Type your own trade into Google — "plumber Charlottetown," "bakery Summerside," whatever you do — and see if you show up. If you don't, you're losing customers to whoever does, every single day, and most of them will never tell you they almost called.
The good news: in a market the size of PEI, showing up is very winnable. Here are the five fixes, in the exact order they matter.
Fix 1: Claim your Google Business Profile (free, one hour)
The map results with stars and phone numbers — that's Google Business Profile (GBP), and it's the single biggest factor in local search. Not your website. This.
If you haven't claimed yours: go to google.com/business, claim or create your listing, and fill in everything — categories, hours, services, photos, description. A complete profile dramatically outranks a bare one. Add real photos of your actual work and location; profiles with photos get far more calls and direction requests than empty ones.
This one fix, done properly, puts many PEI businesses on the map — literally — within weeks.

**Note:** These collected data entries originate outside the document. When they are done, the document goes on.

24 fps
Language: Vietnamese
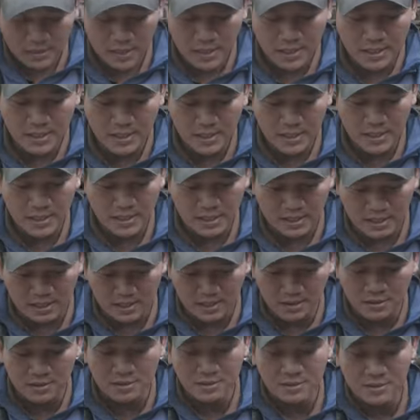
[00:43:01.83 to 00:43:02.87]
Đấy,
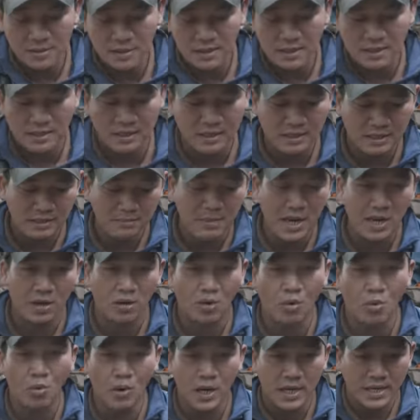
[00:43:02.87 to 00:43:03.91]
thương bà
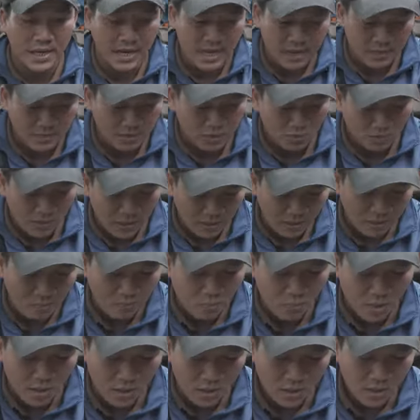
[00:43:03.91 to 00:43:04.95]
cụ cả nhà. Xuân Bắc
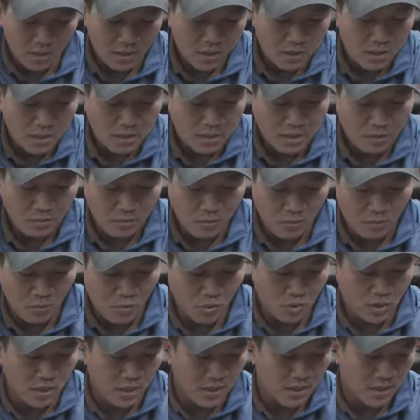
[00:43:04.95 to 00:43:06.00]
không có
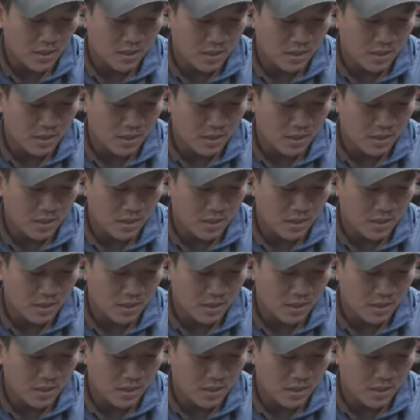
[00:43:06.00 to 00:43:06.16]
muốn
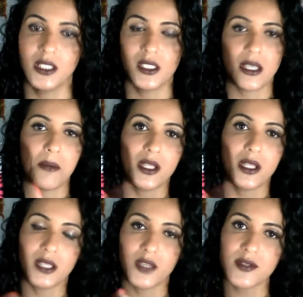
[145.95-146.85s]
que é
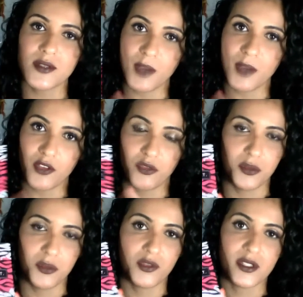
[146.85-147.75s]
manter o seu
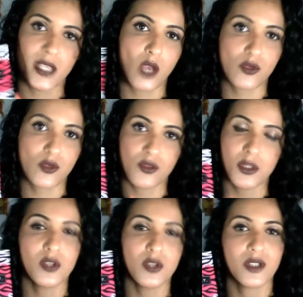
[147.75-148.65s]
perfume, você que é
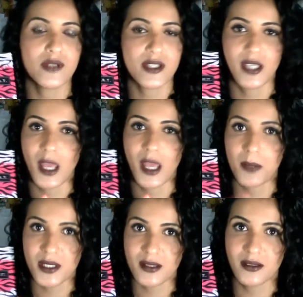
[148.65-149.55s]
consumidora, você que é
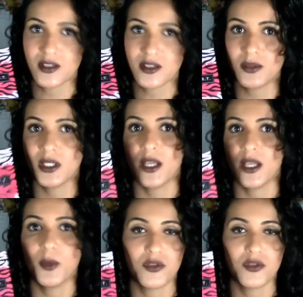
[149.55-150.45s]
representante,
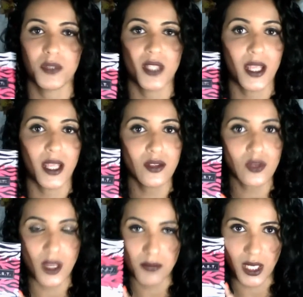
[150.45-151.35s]
mantenha o perfume
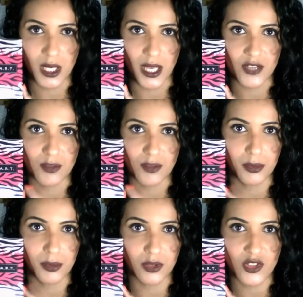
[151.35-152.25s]
dentro da embalagem
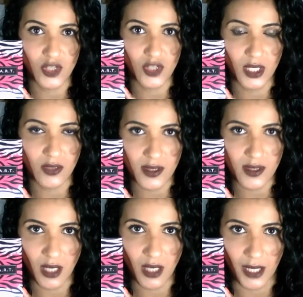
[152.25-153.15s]
para proteger da luz
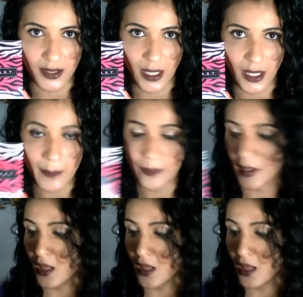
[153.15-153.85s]
solar, tá?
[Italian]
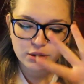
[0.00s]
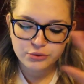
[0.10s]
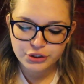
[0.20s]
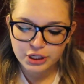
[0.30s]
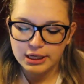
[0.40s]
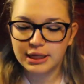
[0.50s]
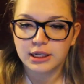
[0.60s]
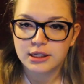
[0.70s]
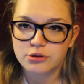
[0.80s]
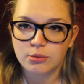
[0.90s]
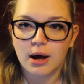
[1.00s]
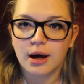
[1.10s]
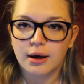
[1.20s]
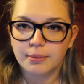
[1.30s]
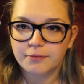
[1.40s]
e gli uccellini,
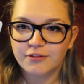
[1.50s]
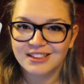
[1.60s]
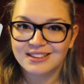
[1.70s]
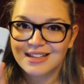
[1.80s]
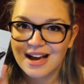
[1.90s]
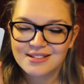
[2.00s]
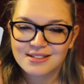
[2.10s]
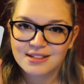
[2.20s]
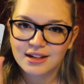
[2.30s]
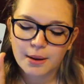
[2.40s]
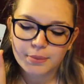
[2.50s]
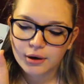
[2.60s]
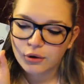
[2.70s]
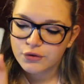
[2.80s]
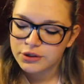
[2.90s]
insomma fantastica,
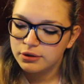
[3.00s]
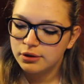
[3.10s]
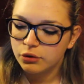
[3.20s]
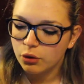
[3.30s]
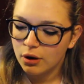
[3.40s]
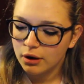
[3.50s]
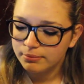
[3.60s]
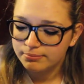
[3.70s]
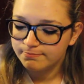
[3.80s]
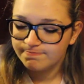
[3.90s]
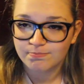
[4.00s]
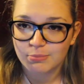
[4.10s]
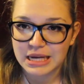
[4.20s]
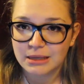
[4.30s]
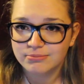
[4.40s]
però l'ho visto ho detto no,
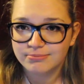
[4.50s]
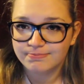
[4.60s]
mia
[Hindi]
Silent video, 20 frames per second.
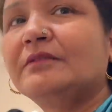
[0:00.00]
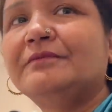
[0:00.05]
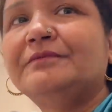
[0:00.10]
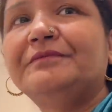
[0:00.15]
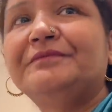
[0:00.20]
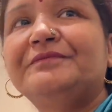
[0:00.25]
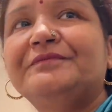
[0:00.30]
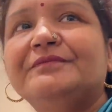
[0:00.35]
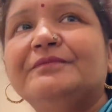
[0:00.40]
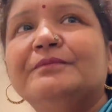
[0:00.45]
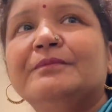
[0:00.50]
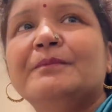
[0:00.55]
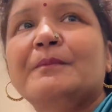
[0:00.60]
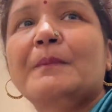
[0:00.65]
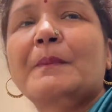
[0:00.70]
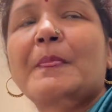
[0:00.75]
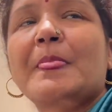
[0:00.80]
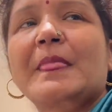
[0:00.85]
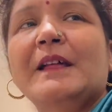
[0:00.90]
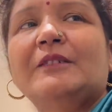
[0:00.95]
छुड़ी
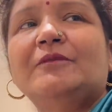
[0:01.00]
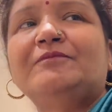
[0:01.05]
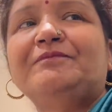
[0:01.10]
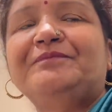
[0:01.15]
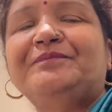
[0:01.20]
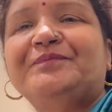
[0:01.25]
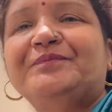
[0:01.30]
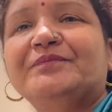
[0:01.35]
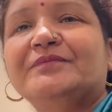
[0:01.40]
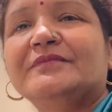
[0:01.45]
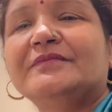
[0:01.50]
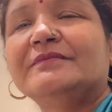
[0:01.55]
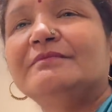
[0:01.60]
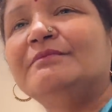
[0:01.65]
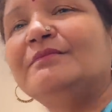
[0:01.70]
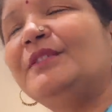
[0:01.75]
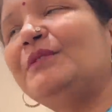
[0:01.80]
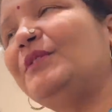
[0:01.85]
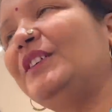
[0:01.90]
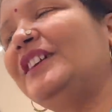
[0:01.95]
दिखवाऊं
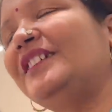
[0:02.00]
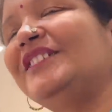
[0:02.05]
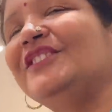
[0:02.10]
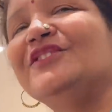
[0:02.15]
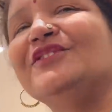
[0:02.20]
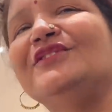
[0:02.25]
मैं बैठी हूं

Fix 2: Get reviews, consistently
Reviews are the currency of local search. A business with 25 reviews and a 4.7 rating will sit above one with 3 reviews almost every time — and more importantly, customers pick the reviewed one even when both show up.
The system is simple: ask every happy customer, at the moment they're happiest (job done, problem solved), with a direct link to your review page. Text or email the link — don't just say "leave us a review sometime." Two reviews a month beats twenty in one week and then silence; steady flow signals an active business.
Bonus that most businesses miss: reply to every review. It signals to Google and to readers that someone's home.
Fix 3: Make your name, address, and phone number identical everywhere
Google cross-references your business info across the web — your website, GBP, Yellow Pages, Yelp, Facebook, the Chamber directory. If your address is written three different ways in three places, or an old phone number is still floating around from 2019, Google trusts your information less and ranks you lower.
Pick one exact format for your Name, Address, Phone (NAP) and make every listing match, character for character. Boring work, real results.
Fix 4: Say where you are on your actual website
You'd be amazed how many Island business websites never mention PEI. The homepage says "quality service you can trust" — but never says where. Google can't rank you for "electrician Montague" if the word Montague appears nowhere on your site.
Fixes that take an afternoon: put your town and "PEI" in your homepage title tag, mention your service area naturally in your copy, add your full address in the footer, and list the communities you actually serve.
Fix 5: Answer the questions customers actually ask
When someone asks Google — or increasingly, ChatGPT — "how much does a deck cost in PEI" or "best pizza in Charlottetown," the businesses that get shown are the ones whose websites answer those questions. An FAQ section on your site, or a simple blog answering the ten questions you hear on the phone every week, makes you the answer instead of your competitor.
This is also how you show up in AI tools: chatbots recommend businesses they can find, verify, and quote. Clear answers, real reviews, and consistent info are exactly what they look for. (For a deeper walkthrough, see our guide to local SEO for PEI.)
The honest order of operations
Do these in order: GBP → reviews → NAP cleanup → location on website → content. The first three are free and don't need a developer. If you only do one thing after reading this, claim and complete your Google Business Profile today.